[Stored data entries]
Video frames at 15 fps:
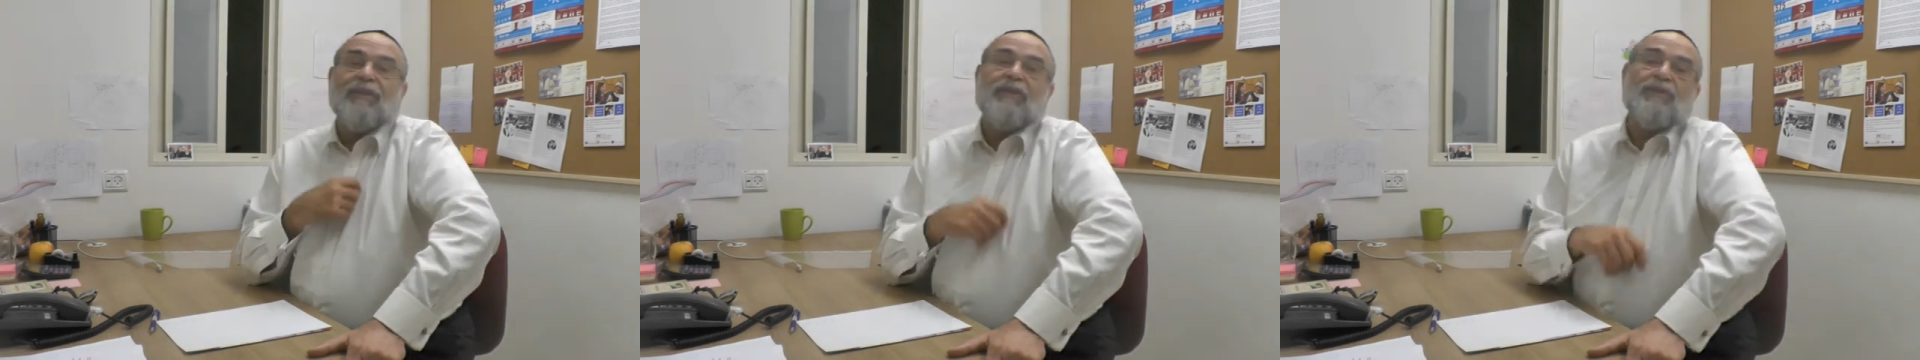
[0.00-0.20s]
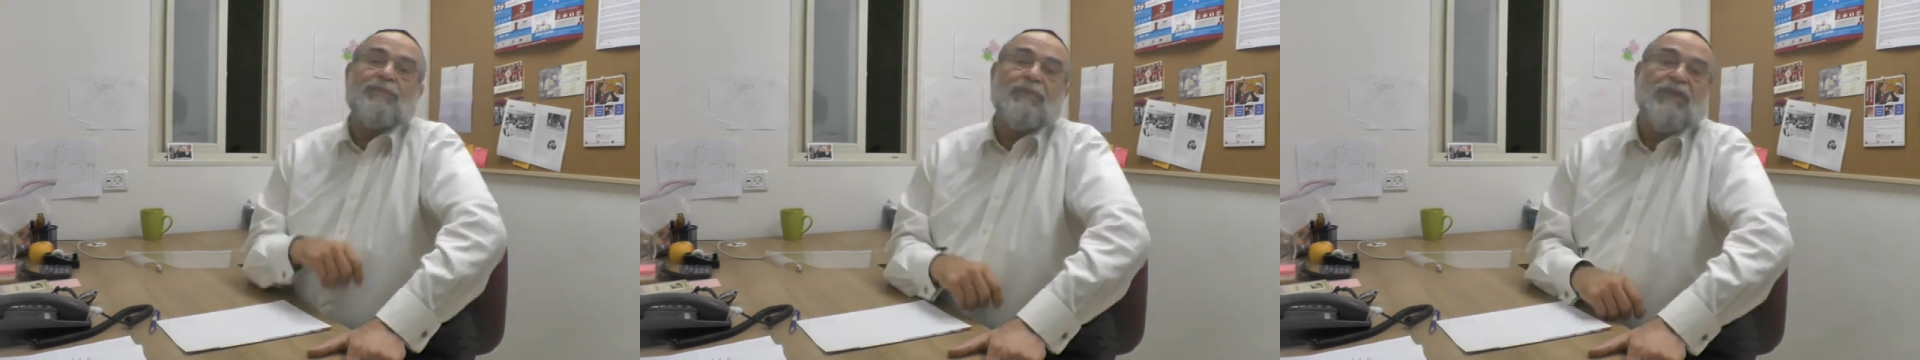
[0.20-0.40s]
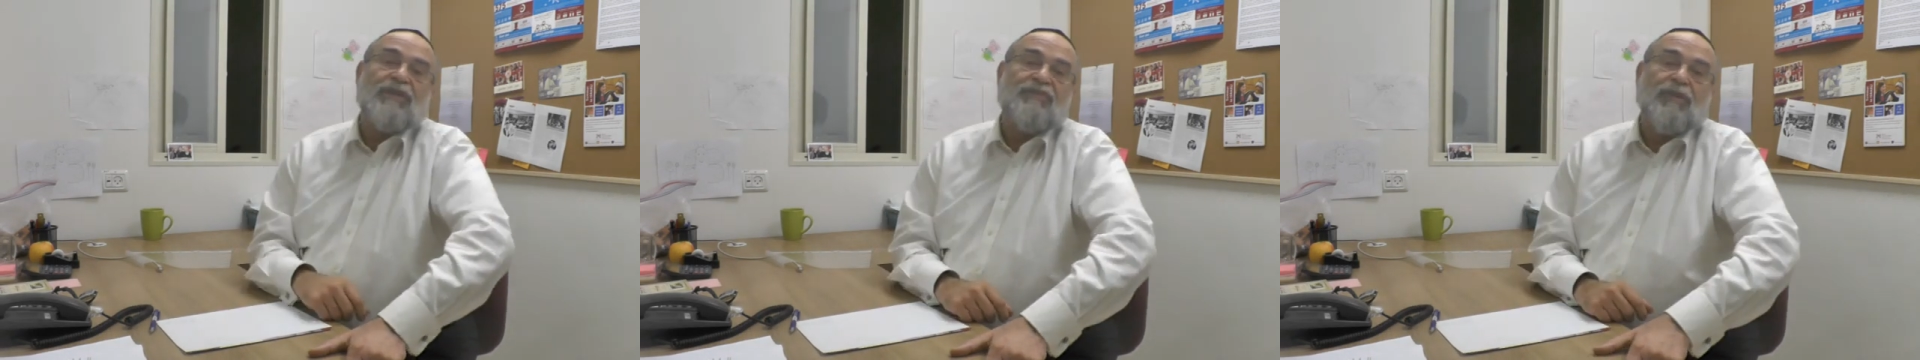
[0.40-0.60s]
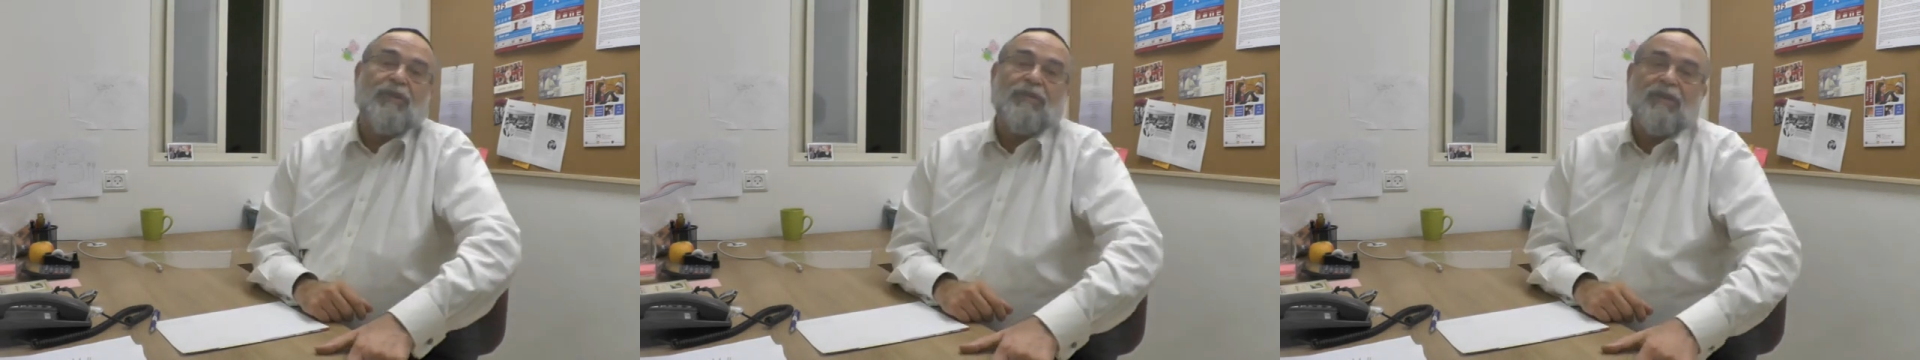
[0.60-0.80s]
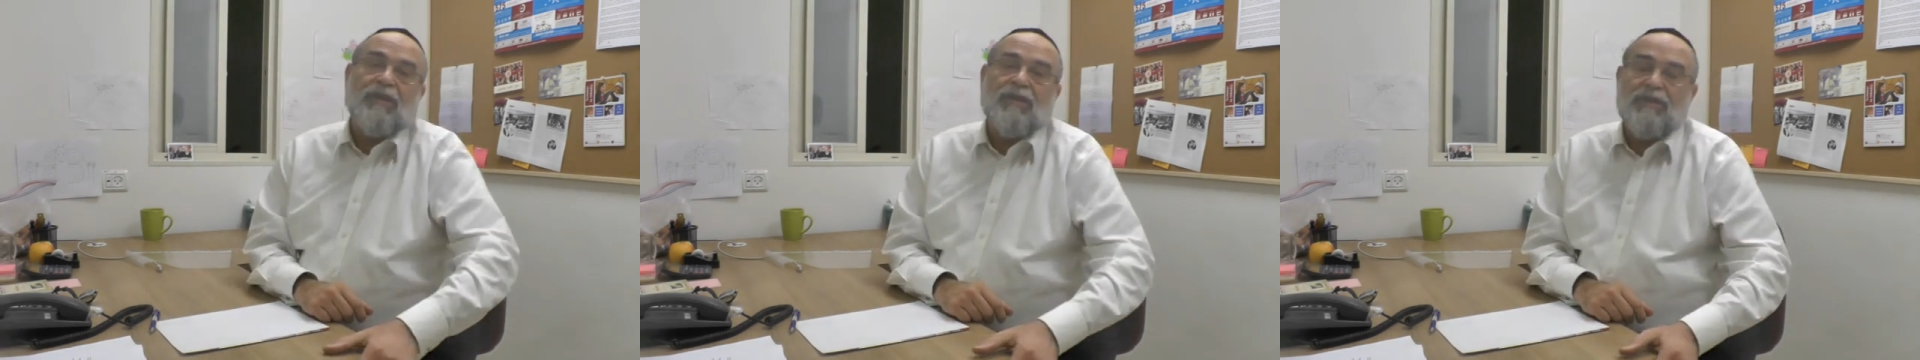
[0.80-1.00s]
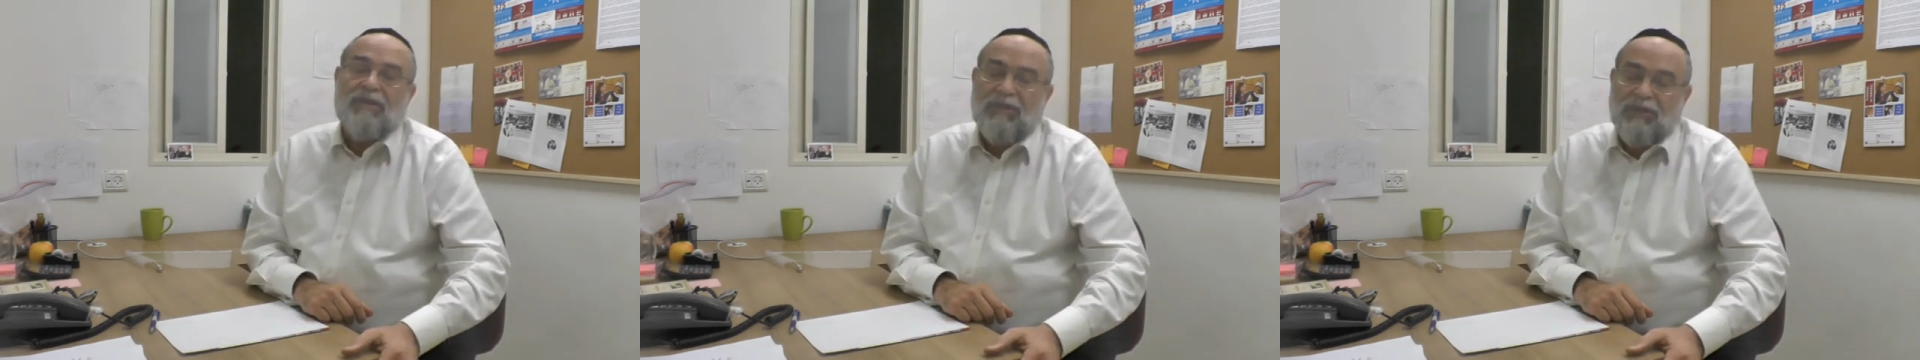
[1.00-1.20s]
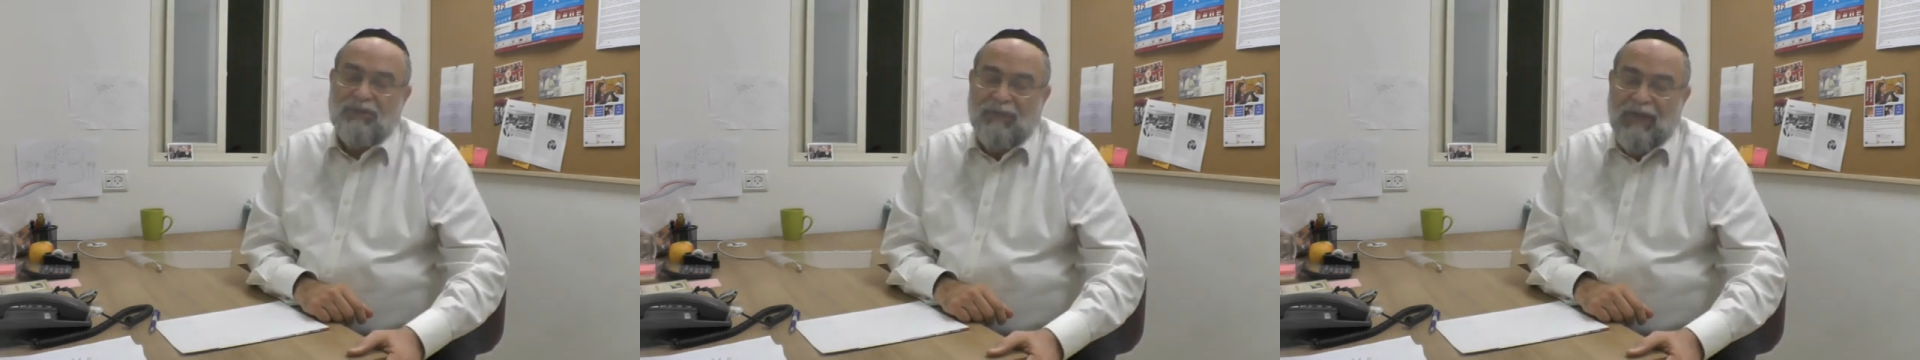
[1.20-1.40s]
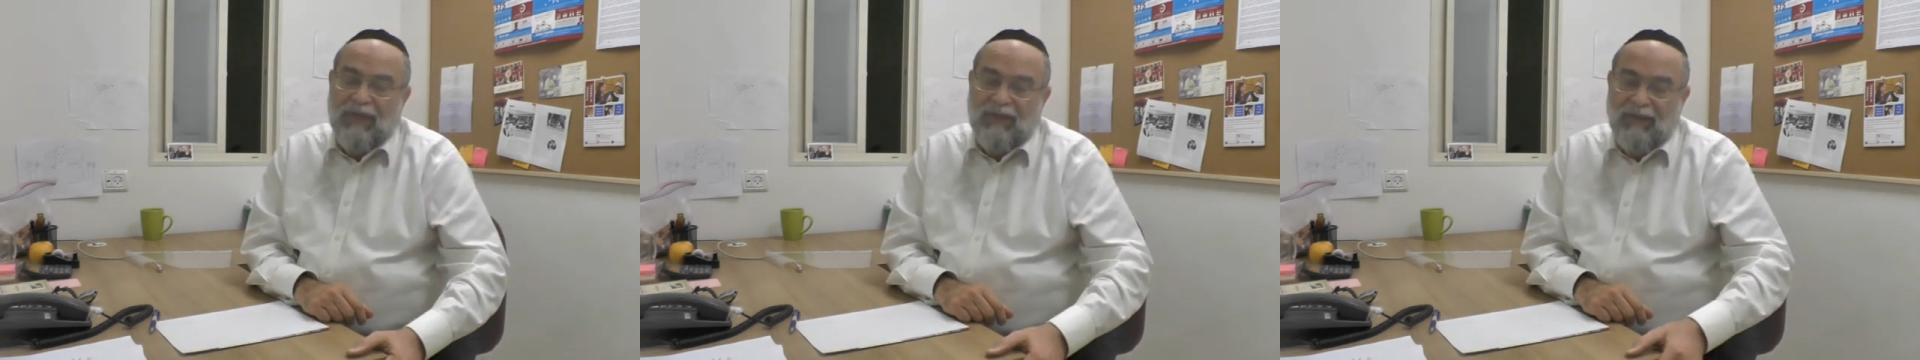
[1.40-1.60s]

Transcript: those mitzvot is trying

- YOUR OBJECTIVE
Would you please print the entries once more, word for word, minus the pictures?

- OUTPUT BELOW
Video frames at 15 fps:
[0.00-0.20s]
[0.20-0.40s]
[0.40-0.60s]
[0.60-0.80s]
[0.80-1.00s]
[1.00-1.20s]
[1.20-1.40s]
[1.40-1.60s]

Transcript: those mitzvot is trying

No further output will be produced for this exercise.